**Instructions for the task:** In the data below, the answer is the run of lines from the line containing "[00:02:47.27]" through the line containing "[00:02:49.97]", both included; print it exactly and nothing else.

(Stored data entries)
+ + + + +

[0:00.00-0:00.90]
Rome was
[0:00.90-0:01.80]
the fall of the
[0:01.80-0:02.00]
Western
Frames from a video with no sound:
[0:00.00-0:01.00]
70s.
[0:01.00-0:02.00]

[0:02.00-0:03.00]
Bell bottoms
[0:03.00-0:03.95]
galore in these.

+ + + + +

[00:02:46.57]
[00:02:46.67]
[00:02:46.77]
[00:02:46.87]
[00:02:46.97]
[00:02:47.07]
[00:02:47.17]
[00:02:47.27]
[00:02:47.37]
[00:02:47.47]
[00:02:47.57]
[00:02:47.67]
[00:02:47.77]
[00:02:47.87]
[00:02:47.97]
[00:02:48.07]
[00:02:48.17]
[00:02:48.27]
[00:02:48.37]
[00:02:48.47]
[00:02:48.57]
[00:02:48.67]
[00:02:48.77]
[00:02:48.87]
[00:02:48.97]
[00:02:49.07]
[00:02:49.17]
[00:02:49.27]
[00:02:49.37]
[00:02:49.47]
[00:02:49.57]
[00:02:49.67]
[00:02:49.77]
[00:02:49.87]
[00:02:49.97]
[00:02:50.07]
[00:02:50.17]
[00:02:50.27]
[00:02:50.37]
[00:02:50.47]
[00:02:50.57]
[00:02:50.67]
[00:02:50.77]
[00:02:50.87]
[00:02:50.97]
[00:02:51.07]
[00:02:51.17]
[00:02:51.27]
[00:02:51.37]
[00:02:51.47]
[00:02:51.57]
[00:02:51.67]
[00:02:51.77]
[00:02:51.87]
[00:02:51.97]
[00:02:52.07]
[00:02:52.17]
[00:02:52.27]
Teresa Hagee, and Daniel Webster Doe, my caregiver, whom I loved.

+ + + + +

**Exercise response:**
[00:02:47.27]
[00:02:47.37]
[00:02:47.47]
[00:02:47.57]
[00:02:47.67]
[00:02:47.77]
[00:02:47.87]
[00:02:47.97]
[00:02:48.07]
[00:02:48.17]
[00:02:48.27]
[00:02:48.37]
[00:02:48.47]
[00:02:48.57]
[00:02:48.67]
[00:02:48.77]
[00:02:48.87]
[00:02:48.97]
[00:02:49.07]
[00:02:49.17]
[00:02:49.27]
[00:02:49.37]
[00:02:49.47]
[00:02:49.57]
[00:02:49.67]
[00:02:49.77]
[00:02:49.87]
[00:02:49.97]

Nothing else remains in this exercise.